For this exercise, an exact copy is needed of only the lines from the one containing "(0.00 s to 5.60 s)" through the end of the data, with pictures left out.
Start of RECORDS SHOWN
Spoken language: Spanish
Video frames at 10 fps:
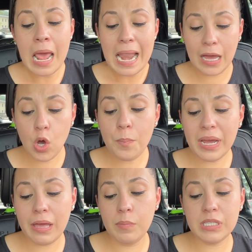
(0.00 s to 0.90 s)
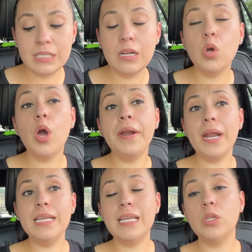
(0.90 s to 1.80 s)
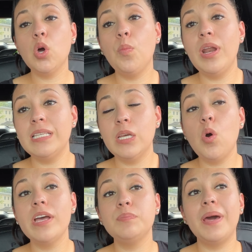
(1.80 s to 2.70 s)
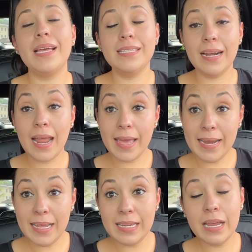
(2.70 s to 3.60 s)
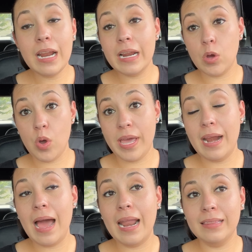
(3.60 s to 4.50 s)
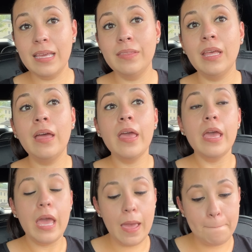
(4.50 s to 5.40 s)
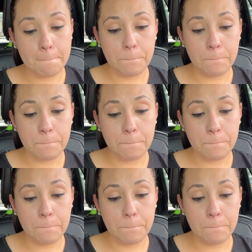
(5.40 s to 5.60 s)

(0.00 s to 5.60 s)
la compra que vamos a estar realizando como les digo es para hacerla en línea y la recoger a la tienda eh,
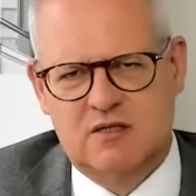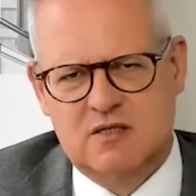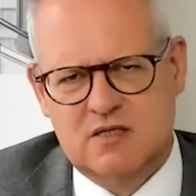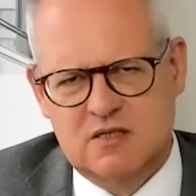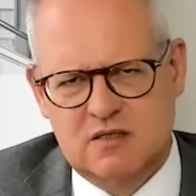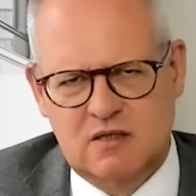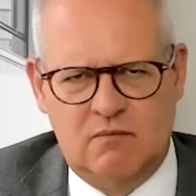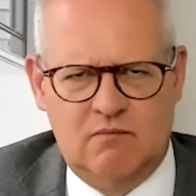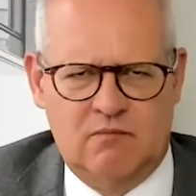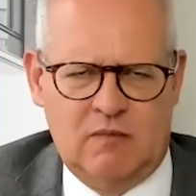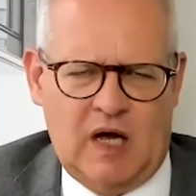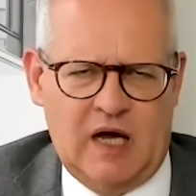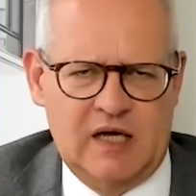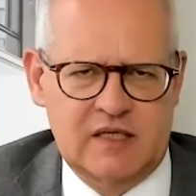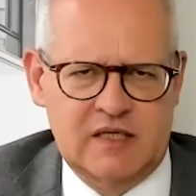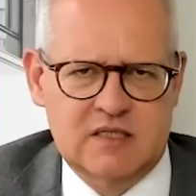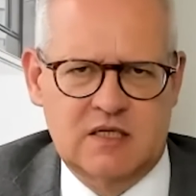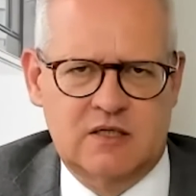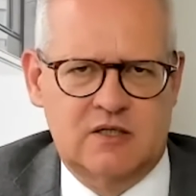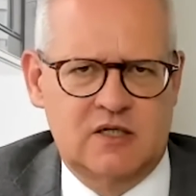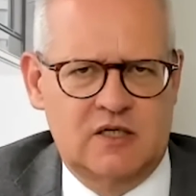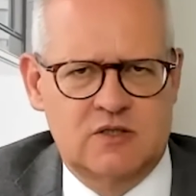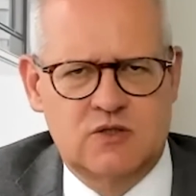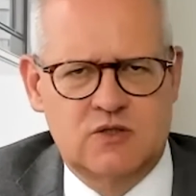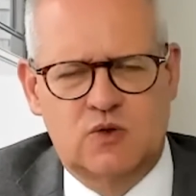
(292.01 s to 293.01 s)
Das hat
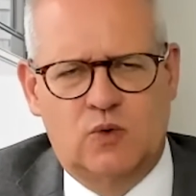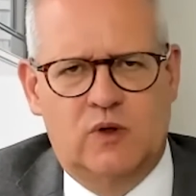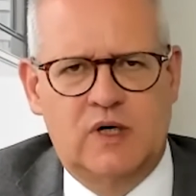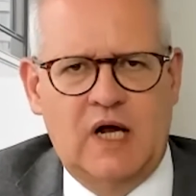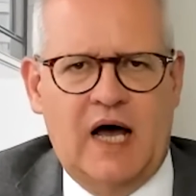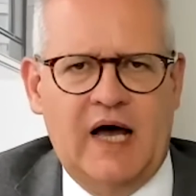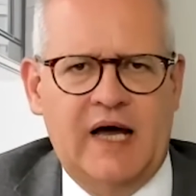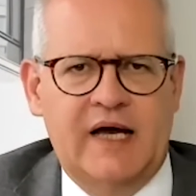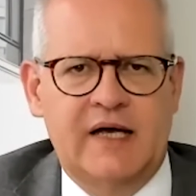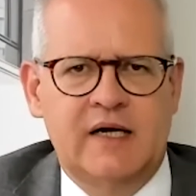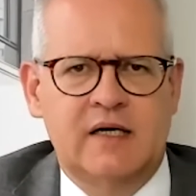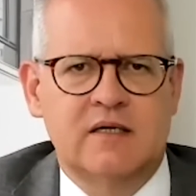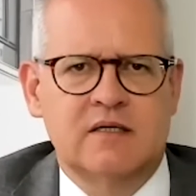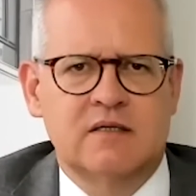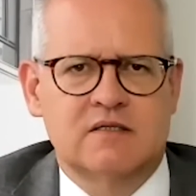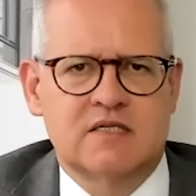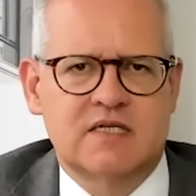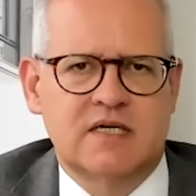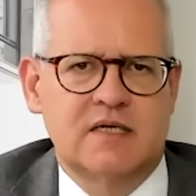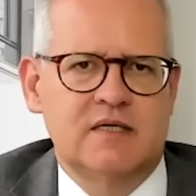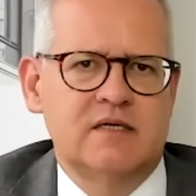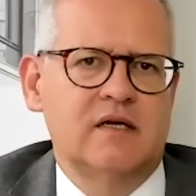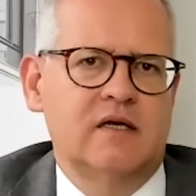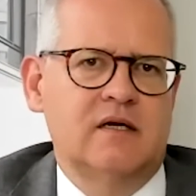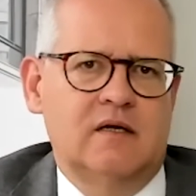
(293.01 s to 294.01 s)
sich jetzt so in
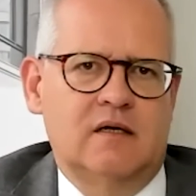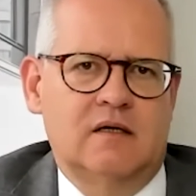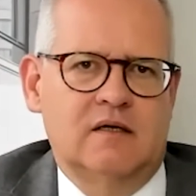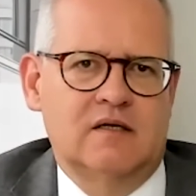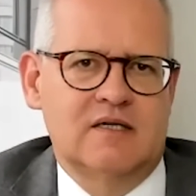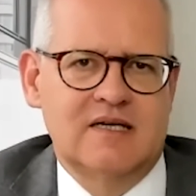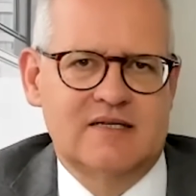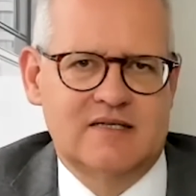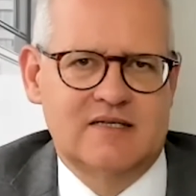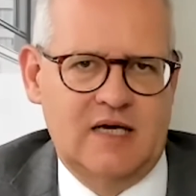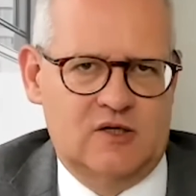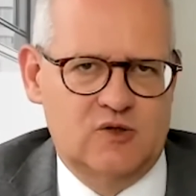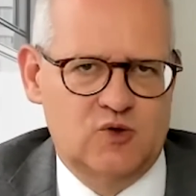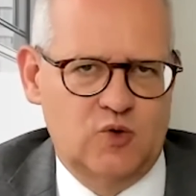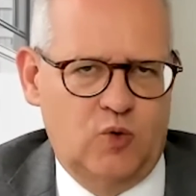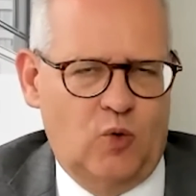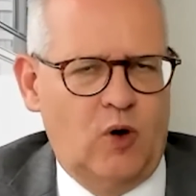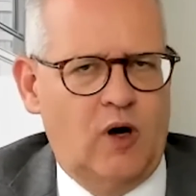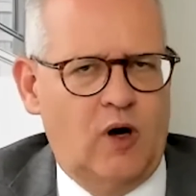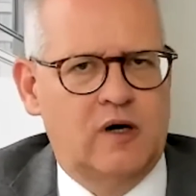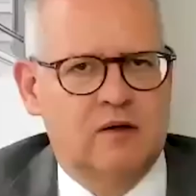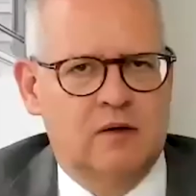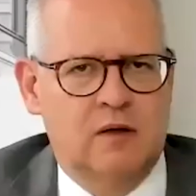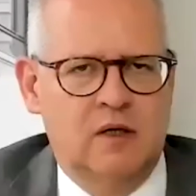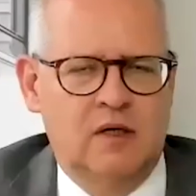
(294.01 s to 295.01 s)
einzelnen
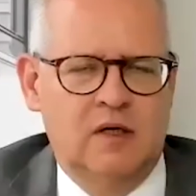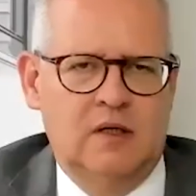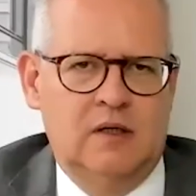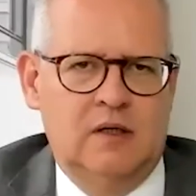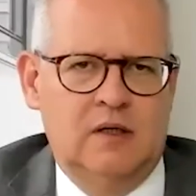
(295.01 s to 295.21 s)
Sektoren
End of RECORDS SHOWN
**SOLUTION TO THIS TASK:**
(0.00 s to 5.60 s)
la compra que vamos a estar realizando como les digo es para hacerla en línea y la recoger a la tienda eh,
(292.01 s to 293.01 s)
Das hat
(293.01 s to 294.01 s)
sich jetzt so in
(294.01 s to 295.01 s)
einzelnen
(295.01 s to 295.21 s)
Sektoren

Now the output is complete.